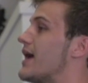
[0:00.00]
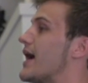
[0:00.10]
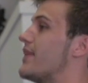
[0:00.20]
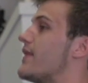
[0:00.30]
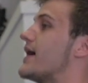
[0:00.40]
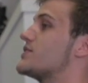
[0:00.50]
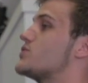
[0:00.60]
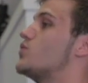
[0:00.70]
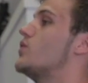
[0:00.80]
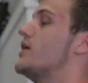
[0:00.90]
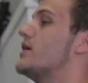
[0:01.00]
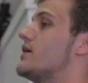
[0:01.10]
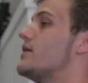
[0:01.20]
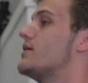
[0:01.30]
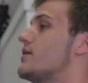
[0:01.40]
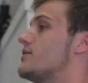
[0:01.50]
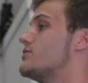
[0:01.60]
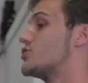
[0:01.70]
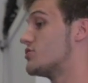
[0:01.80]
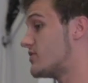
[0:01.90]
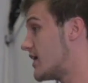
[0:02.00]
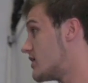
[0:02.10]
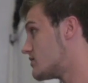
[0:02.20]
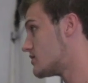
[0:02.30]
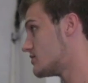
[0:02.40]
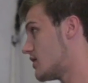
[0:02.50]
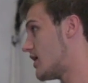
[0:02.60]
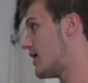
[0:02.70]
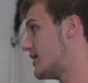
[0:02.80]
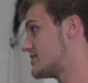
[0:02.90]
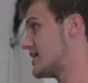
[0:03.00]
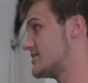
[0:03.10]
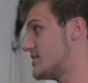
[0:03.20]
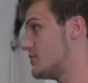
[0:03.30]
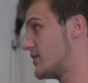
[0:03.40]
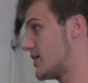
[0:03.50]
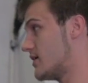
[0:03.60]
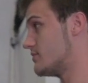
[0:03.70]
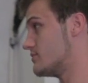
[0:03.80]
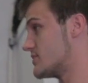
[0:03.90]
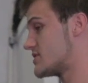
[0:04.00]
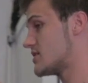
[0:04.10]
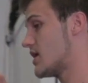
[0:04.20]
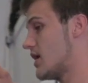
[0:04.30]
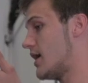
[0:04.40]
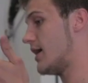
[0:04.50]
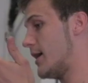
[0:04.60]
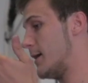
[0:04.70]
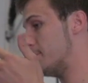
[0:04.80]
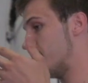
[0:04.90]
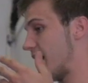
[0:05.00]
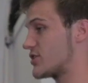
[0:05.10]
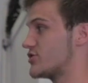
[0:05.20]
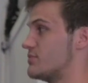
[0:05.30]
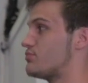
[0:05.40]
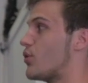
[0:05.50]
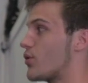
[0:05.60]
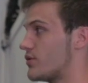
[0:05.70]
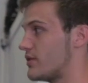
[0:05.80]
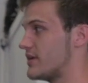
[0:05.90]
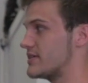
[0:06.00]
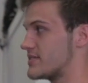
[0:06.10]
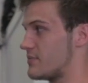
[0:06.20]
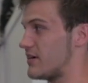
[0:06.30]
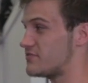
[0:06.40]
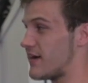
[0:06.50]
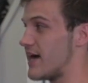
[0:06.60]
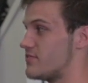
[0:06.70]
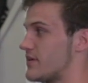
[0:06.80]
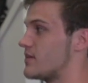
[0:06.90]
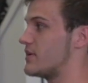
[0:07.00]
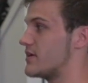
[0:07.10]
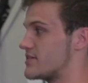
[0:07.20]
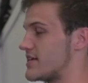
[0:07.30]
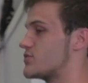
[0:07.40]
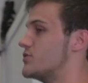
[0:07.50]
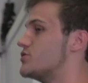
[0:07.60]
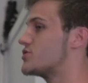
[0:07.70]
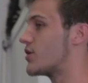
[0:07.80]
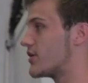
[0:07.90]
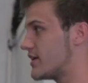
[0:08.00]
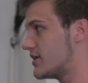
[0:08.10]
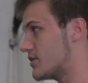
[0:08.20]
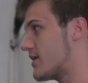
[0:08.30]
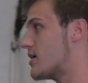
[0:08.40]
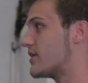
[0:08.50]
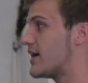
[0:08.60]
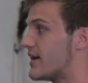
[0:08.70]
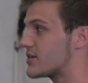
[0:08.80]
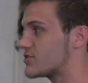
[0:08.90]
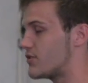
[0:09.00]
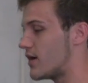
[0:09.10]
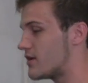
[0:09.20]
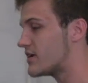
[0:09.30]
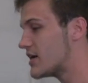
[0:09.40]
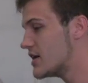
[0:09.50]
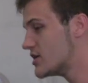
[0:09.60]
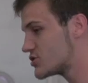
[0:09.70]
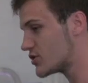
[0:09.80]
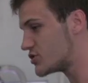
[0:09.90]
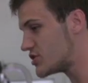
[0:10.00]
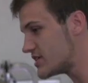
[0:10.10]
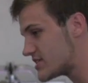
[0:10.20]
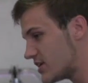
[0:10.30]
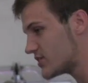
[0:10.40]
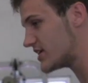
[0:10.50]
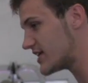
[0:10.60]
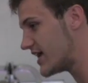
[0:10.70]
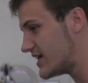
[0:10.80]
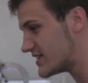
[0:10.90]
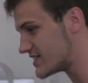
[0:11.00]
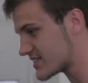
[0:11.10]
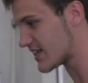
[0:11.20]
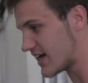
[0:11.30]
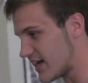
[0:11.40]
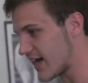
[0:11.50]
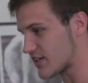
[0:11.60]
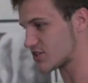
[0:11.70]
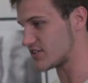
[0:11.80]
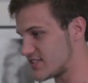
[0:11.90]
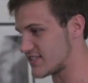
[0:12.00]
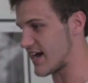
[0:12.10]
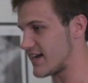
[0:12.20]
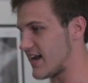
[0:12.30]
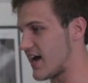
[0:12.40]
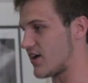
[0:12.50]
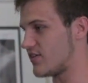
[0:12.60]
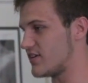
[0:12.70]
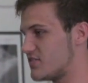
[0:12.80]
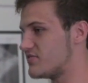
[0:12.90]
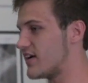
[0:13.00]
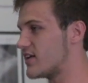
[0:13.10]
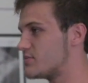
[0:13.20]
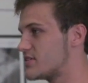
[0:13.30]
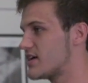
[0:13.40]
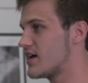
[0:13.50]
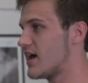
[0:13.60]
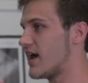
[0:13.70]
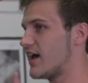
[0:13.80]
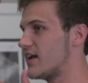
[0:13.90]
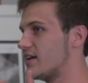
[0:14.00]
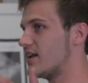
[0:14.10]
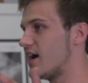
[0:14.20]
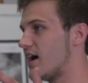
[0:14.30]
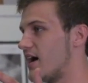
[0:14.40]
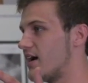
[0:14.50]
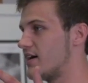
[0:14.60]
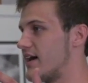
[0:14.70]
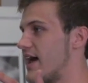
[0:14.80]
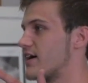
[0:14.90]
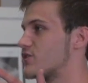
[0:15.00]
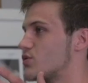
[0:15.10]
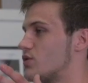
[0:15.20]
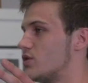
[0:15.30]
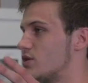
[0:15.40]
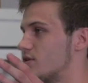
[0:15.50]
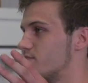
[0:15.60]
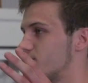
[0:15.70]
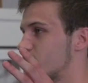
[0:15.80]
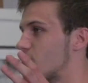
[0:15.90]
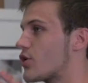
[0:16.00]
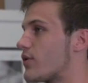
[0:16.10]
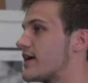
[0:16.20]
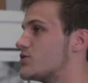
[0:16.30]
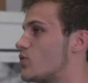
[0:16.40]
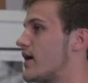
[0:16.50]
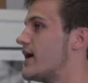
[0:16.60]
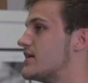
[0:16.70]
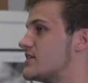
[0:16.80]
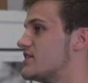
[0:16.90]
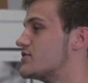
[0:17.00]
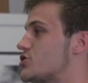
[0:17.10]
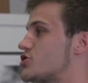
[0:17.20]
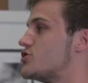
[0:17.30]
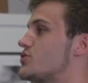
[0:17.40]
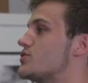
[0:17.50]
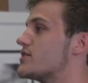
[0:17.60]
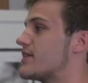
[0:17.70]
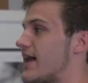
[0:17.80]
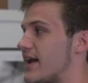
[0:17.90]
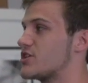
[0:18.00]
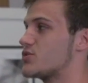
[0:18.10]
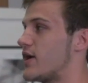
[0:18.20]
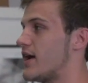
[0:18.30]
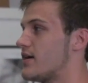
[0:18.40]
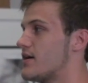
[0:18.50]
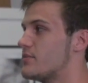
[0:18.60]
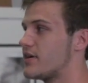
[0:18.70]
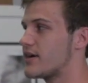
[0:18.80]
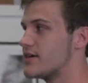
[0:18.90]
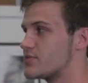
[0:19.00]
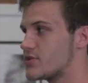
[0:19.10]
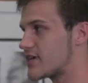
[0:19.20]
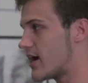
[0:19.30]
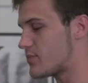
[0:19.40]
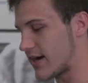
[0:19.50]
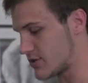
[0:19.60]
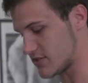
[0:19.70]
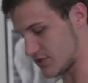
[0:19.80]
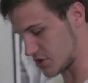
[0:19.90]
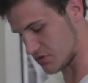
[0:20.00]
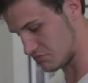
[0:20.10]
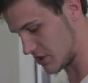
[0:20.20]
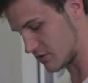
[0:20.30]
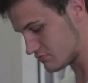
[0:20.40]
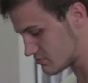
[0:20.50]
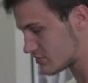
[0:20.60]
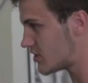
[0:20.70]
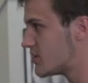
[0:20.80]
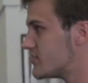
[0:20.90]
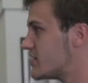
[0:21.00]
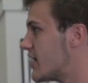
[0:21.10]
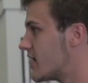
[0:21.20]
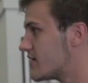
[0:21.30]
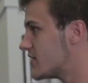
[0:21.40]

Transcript: And that's when Travell uh, says that it becomes um, actually important is about five millimeters. That's when you start getting yeah. biomechanics thrown off. So she's the only lady that's like actually sat down and developed an, uh, an actual correct way to even shoot that x-ray. Because most chiropractors, they just, you know, don't even care.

• [PROBLEM TO SOLVE]: Leave out the pictures and copy every record above exactly.

• [ANSWER FOR THE TASK]:
[0:00.00]
[0:00.10]
[0:00.20]
[0:00.30]
[0:00.40]
[0:00.50]
[0:00.60]
[0:00.70]
[0:00.80]
[0:00.90]
[0:01.00]
[0:01.10]
[0:01.20]
[0:01.30]
[0:01.40]
[0:01.50]
[0:01.60]
[0:01.70]
[0:01.80]
[0:01.90]
[0:02.00]
[0:02.10]
[0:02.20]
[0:02.30]
[0:02.40]
[0:02.50]
[0:02.60]
[0:02.70]
[0:02.80]
[0:02.90]
[0:03.00]
[0:03.10]
[0:03.20]
[0:03.30]
[0:03.40]
[0:03.50]
[0:03.60]
[0:03.70]
[0:03.80]
[0:03.90]
[0:04.00]
[0:04.10]
[0:04.20]
[0:04.30]
[0:04.40]
[0:04.50]
[0:04.60]
[0:04.70]
[0:04.80]
[0:04.90]
[0:05.00]
[0:05.10]
[0:05.20]
[0:05.30]
[0:05.40]
[0:05.50]
[0:05.60]
[0:05.70]
[0:05.80]
[0:05.90]
[0:06.00]
[0:06.10]
[0:06.20]
[0:06.30]
[0:06.40]
[0:06.50]
[0:06.60]
[0:06.70]
[0:06.80]
[0:06.90]
[0:07.00]
[0:07.10]
[0:07.20]
[0:07.30]
[0:07.40]
[0:07.50]
[0:07.60]
[0:07.70]
[0:07.80]
[0:07.90]
[0:08.00]
[0:08.10]
[0:08.20]
[0:08.30]
[0:08.40]
[0:08.50]
[0:08.60]
[0:08.70]
[0:08.80]
[0:08.90]
[0:09.00]
[0:09.10]
[0:09.20]
[0:09.30]
[0:09.40]
[0:09.50]
[0:09.60]
[0:09.70]
[0:09.80]
[0:09.90]
[0:10.00]
[0:10.10]
[0:10.20]
[0:10.30]
[0:10.40]
[0:10.50]
[0:10.60]
[0:10.70]
[0:10.80]
[0:10.90]
[0:11.00]
[0:11.10]
[0:11.20]
[0:11.30]
[0:11.40]
[0:11.50]
[0:11.60]
[0:11.70]
[0:11.80]
[0:11.90]
[0:12.00]
[0:12.10]
[0:12.20]
[0:12.30]
[0:12.40]
[0:12.50]
[0:12.60]
[0:12.70]
[0:12.80]
[0:12.90]
[0:13.00]
[0:13.10]
[0:13.20]
[0:13.30]
[0:13.40]
[0:13.50]
[0:13.60]
[0:13.70]
[0:13.80]
[0:13.90]
[0:14.00]
[0:14.10]
[0:14.20]
[0:14.30]
[0:14.40]
[0:14.50]
[0:14.60]
[0:14.70]
[0:14.80]
[0:14.90]
[0:15.00]
[0:15.10]
[0:15.20]
[0:15.30]
[0:15.40]
[0:15.50]
[0:15.60]
[0:15.70]
[0:15.80]
[0:15.90]
[0:16.00]
[0:16.10]
[0:16.20]
[0:16.30]
[0:16.40]
[0:16.50]
[0:16.60]
[0:16.70]
[0:16.80]
[0:16.90]
[0:17.00]
[0:17.10]
[0:17.20]
[0:17.30]
[0:17.40]
[0:17.50]
[0:17.60]
[0:17.70]
[0:17.80]
[0:17.90]
[0:18.00]
[0:18.10]
[0:18.20]
[0:18.30]
[0:18.40]
[0:18.50]
[0:18.60]
[0:18.70]
[0:18.80]
[0:18.90]
[0:19.00]
[0:19.10]
[0:19.20]
[0:19.30]
[0:19.40]
[0:19.50]
[0:19.60]
[0:19.70]
[0:19.80]
[0:19.90]
[0:20.00]
[0:20.10]
[0:20.20]
[0:20.30]
[0:20.40]
[0:20.50]
[0:20.60]
[0:20.70]
[0:20.80]
[0:20.90]
[0:21.00]
[0:21.10]
[0:21.20]
[0:21.30]
[0:21.40]

Transcript: And that's when Travell uh, says that it becomes um, actually important is about five millimeters. That's when you start getting yeah. biomechanics thrown off. So she's the only lady that's like actually sat down and developed an, uh, an actual correct way to even shoot that x-ray. Because most chiropractors, they just, you know, don't even care.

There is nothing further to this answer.